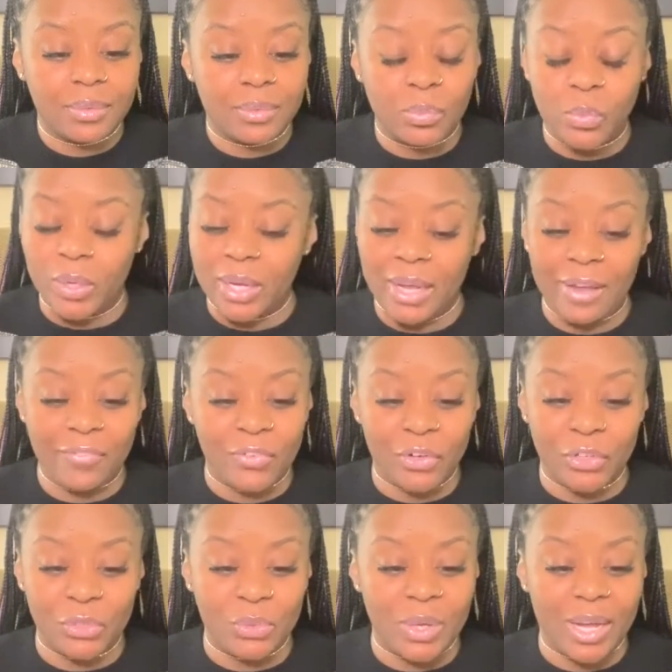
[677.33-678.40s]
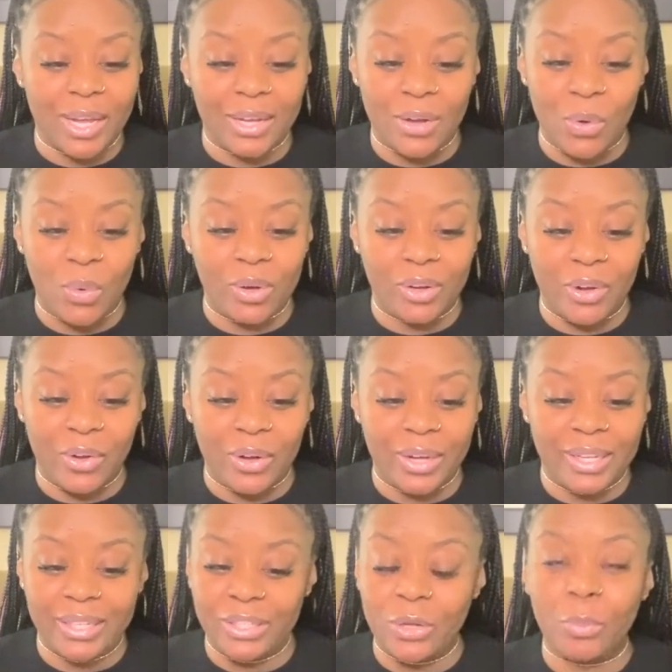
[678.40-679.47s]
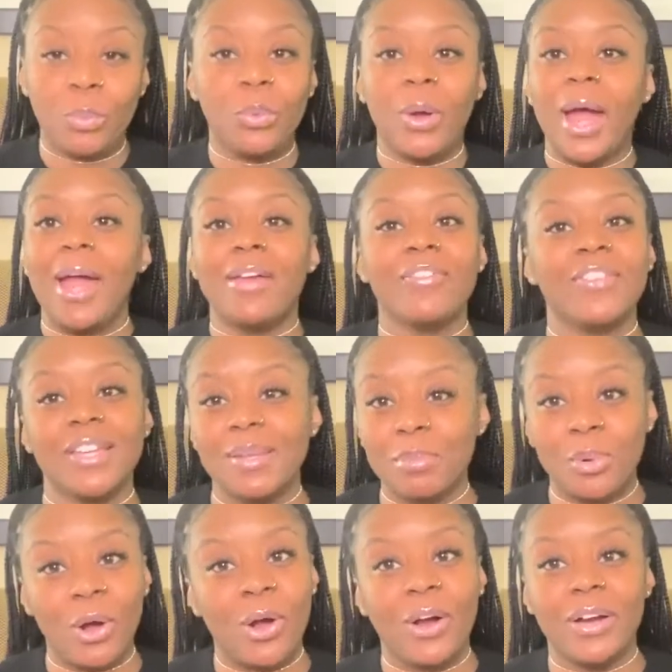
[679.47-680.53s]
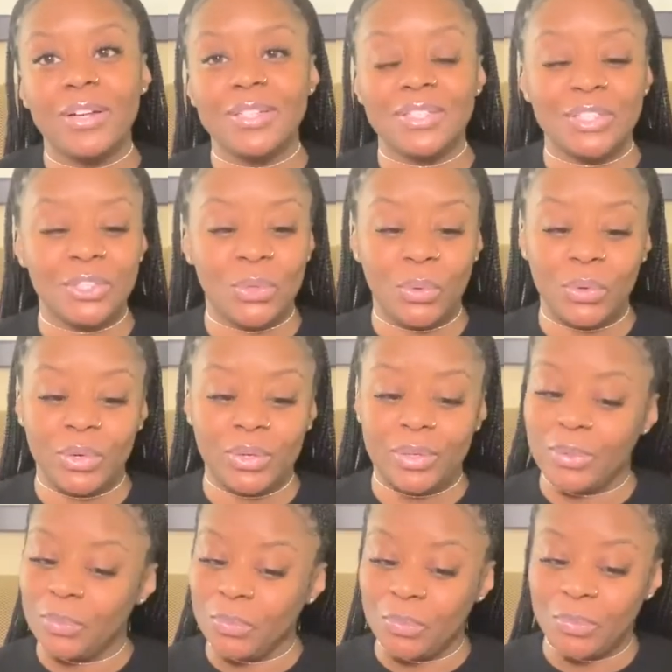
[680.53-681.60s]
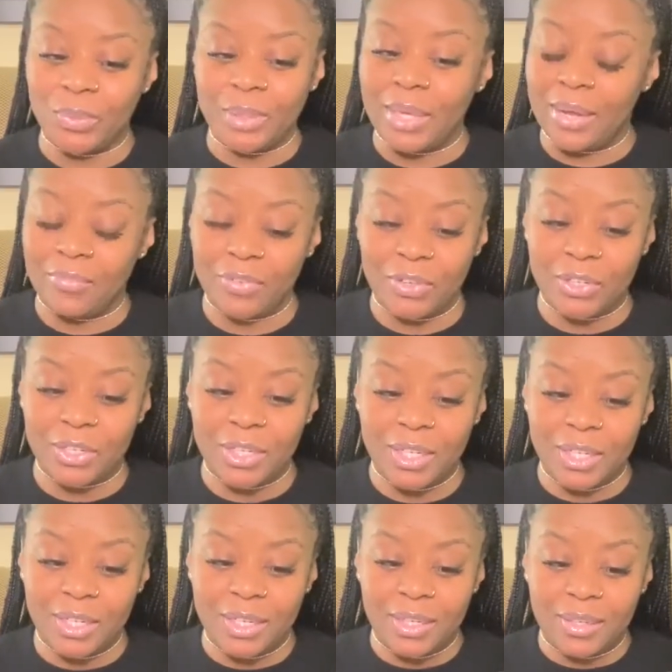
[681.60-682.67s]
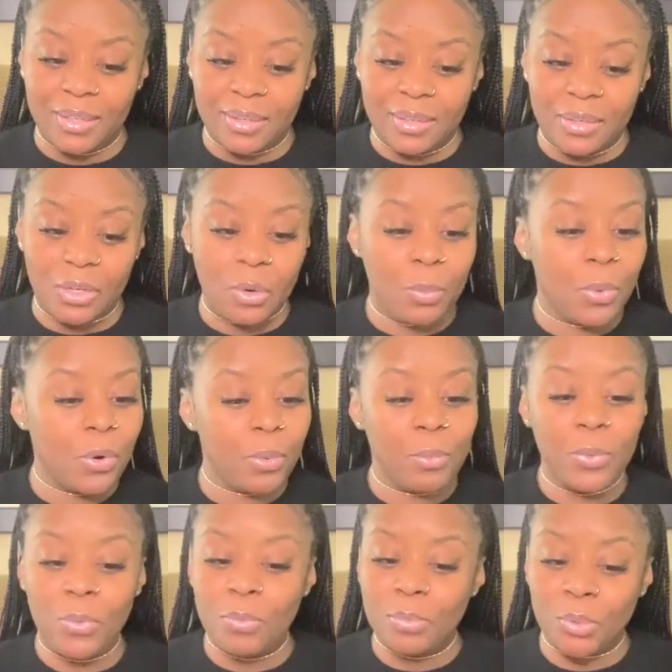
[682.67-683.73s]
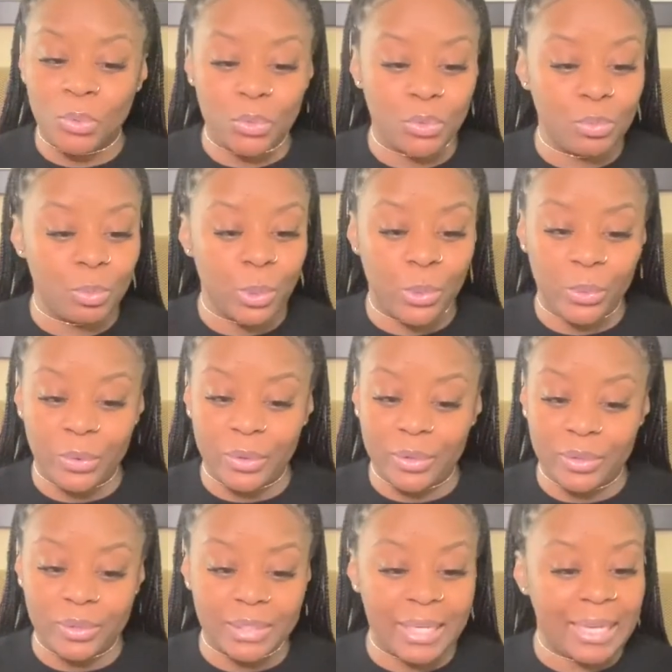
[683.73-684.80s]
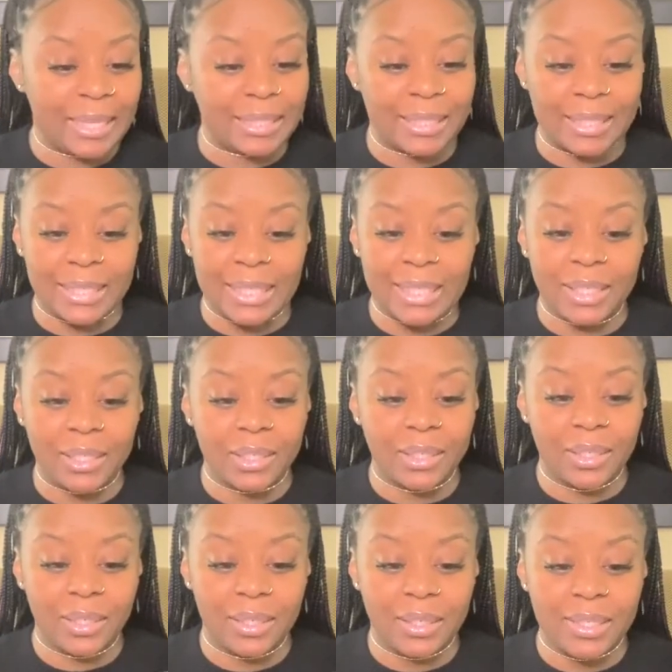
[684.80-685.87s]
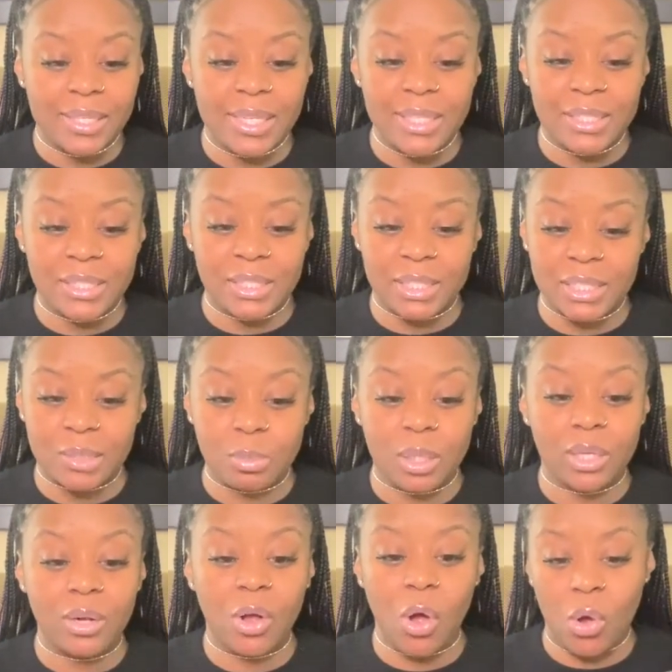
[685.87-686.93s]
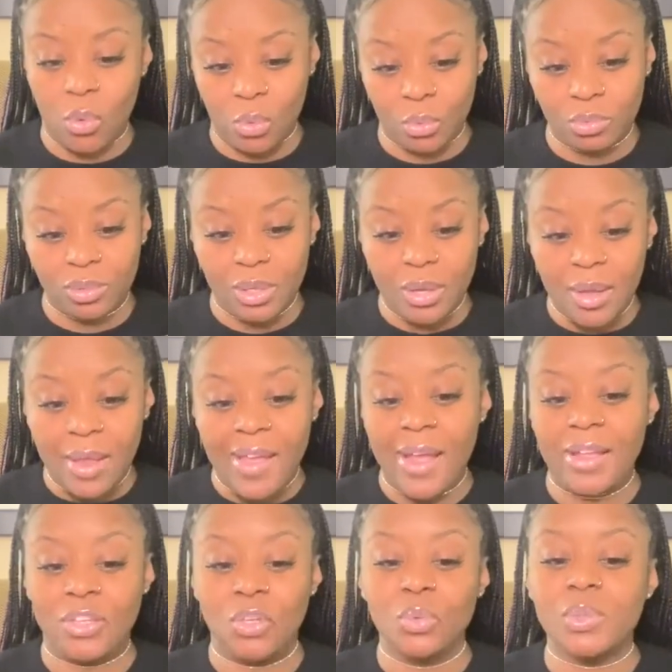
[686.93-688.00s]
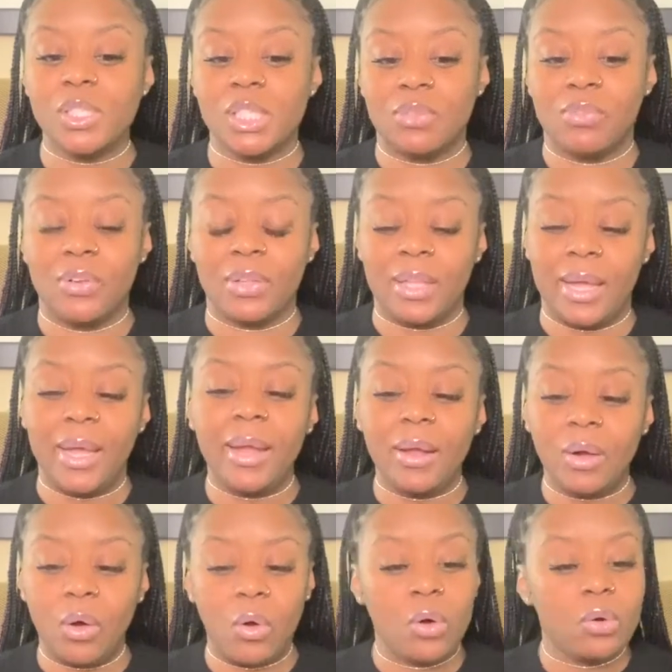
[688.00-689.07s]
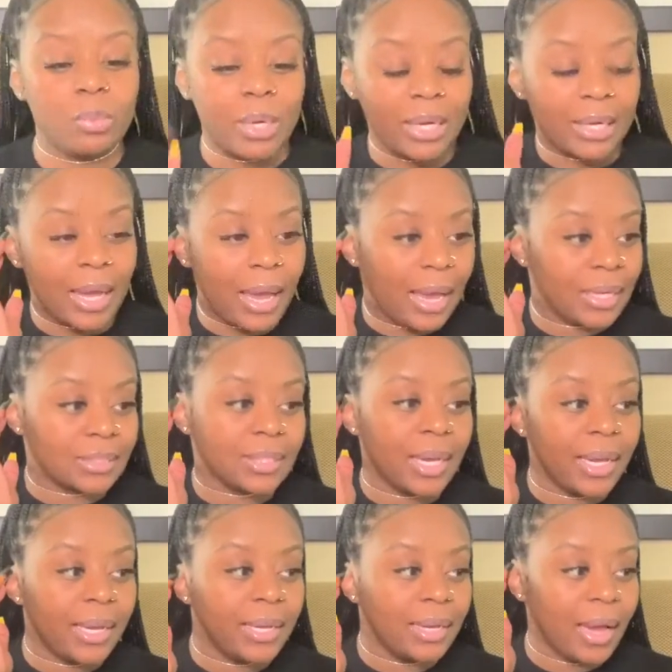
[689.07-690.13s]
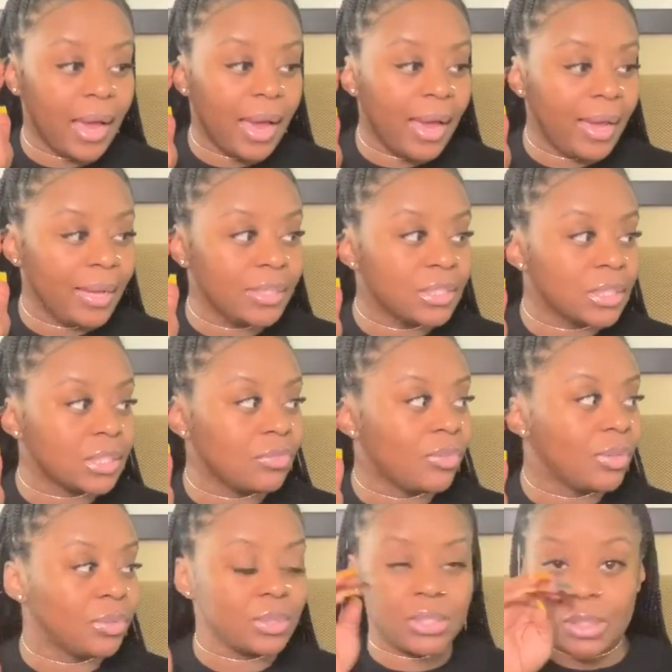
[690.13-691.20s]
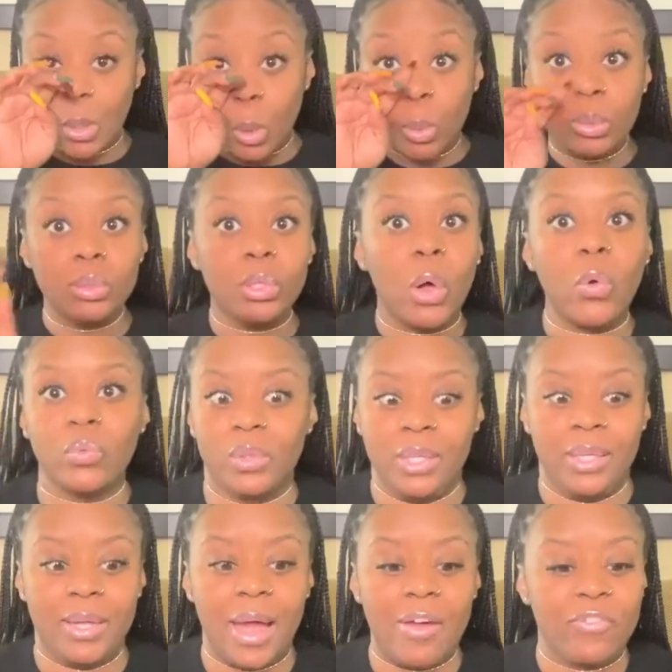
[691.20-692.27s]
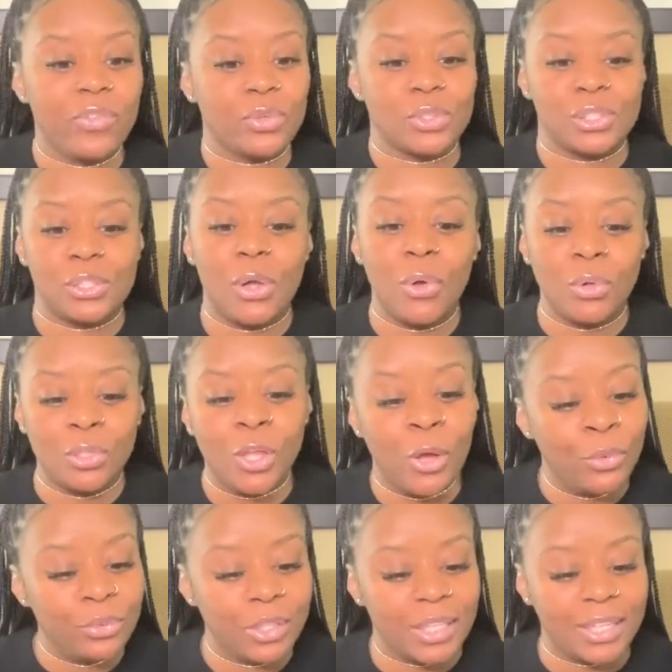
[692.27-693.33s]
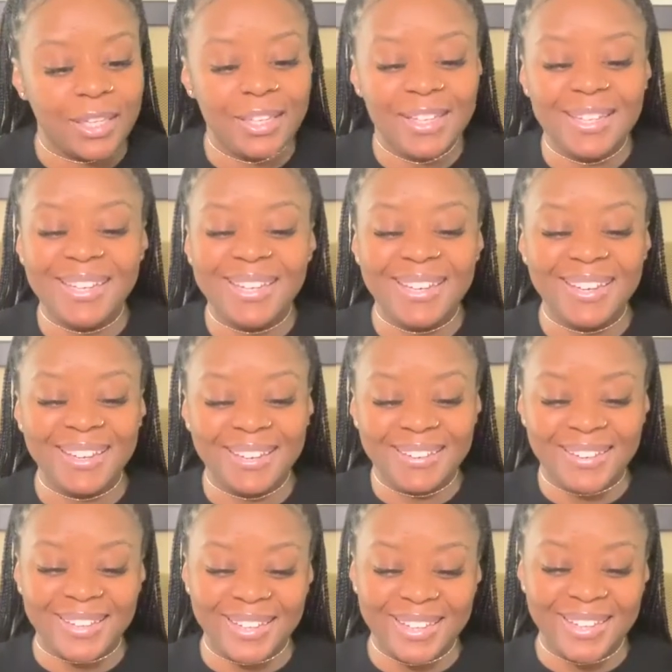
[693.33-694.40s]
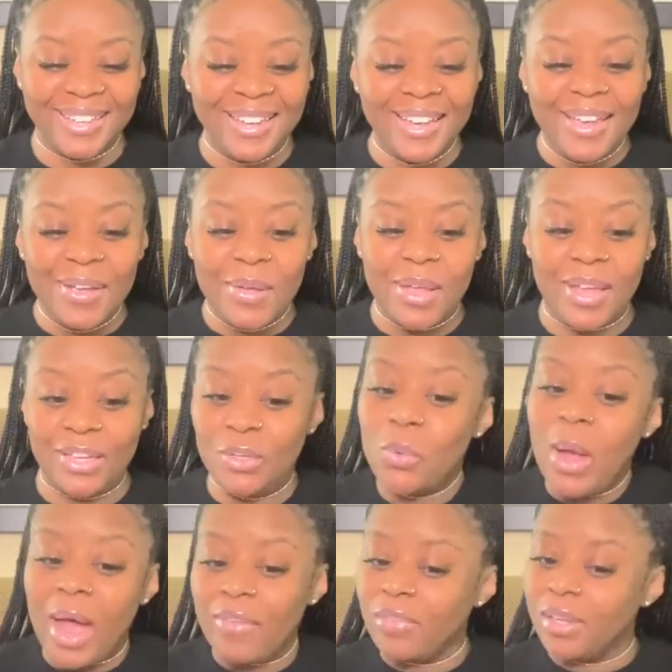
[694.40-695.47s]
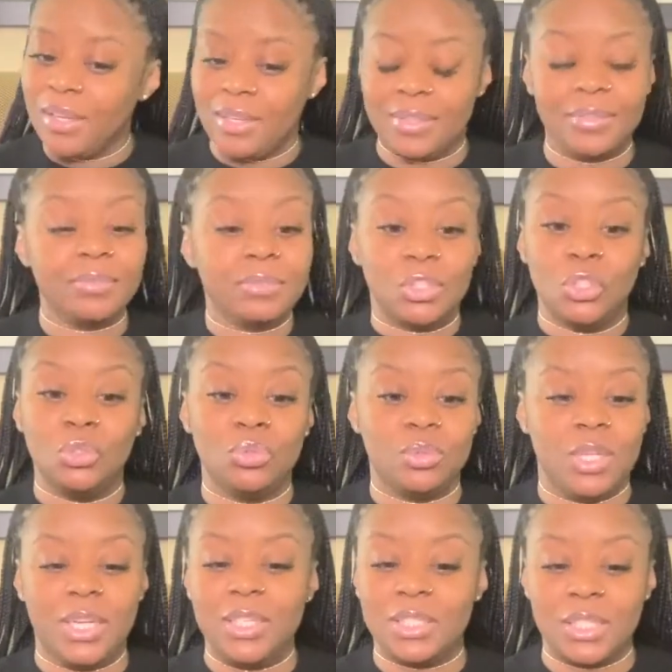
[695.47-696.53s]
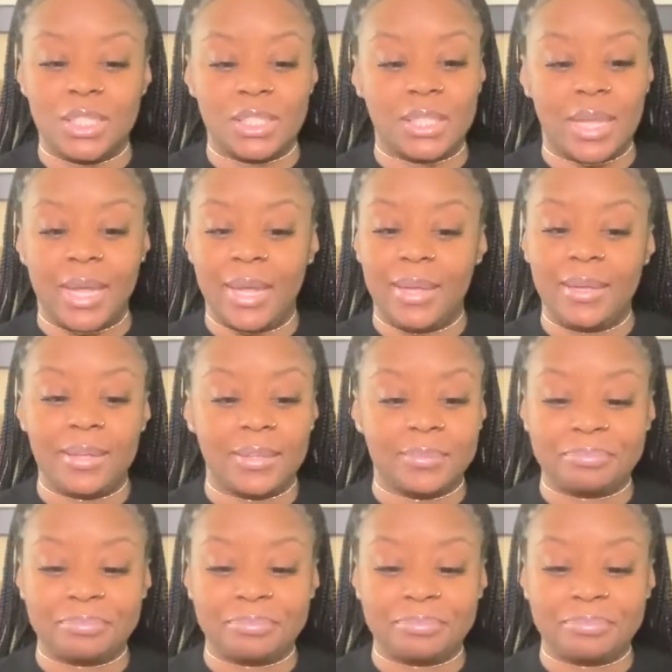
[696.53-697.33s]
whatever you got going on, your private parts, your whatever, your poor poom poom or dangling, it's just been cold. And you just feel like, oh my gosh, like, I just feel so lonely. I feel so lonely. And it's just like,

Aim of the task. Reproduce every entry word for word, but skip any pictures.

Your solution.
[677.33-678.40s]
[678.40-679.47s]
[679.47-680.53s]
[680.53-681.60s]
[681.60-682.67s]
[682.67-683.73s]
[683.73-684.80s]
[684.80-685.87s]
[685.87-686.93s]
[686.93-688.00s]
[688.00-689.07s]
[689.07-690.13s]
[690.13-691.20s]
[691.20-692.27s]
[692.27-693.33s]
[693.33-694.40s]
[694.40-695.47s]
[695.47-696.53s]
[696.53-697.33s]
whatever you got going on, your private parts, your whatever, your poor poom poom or dangling, it's just been cold. And you just feel like, oh my gosh, like, I just feel so lonely. I feel so lonely. And it's just like,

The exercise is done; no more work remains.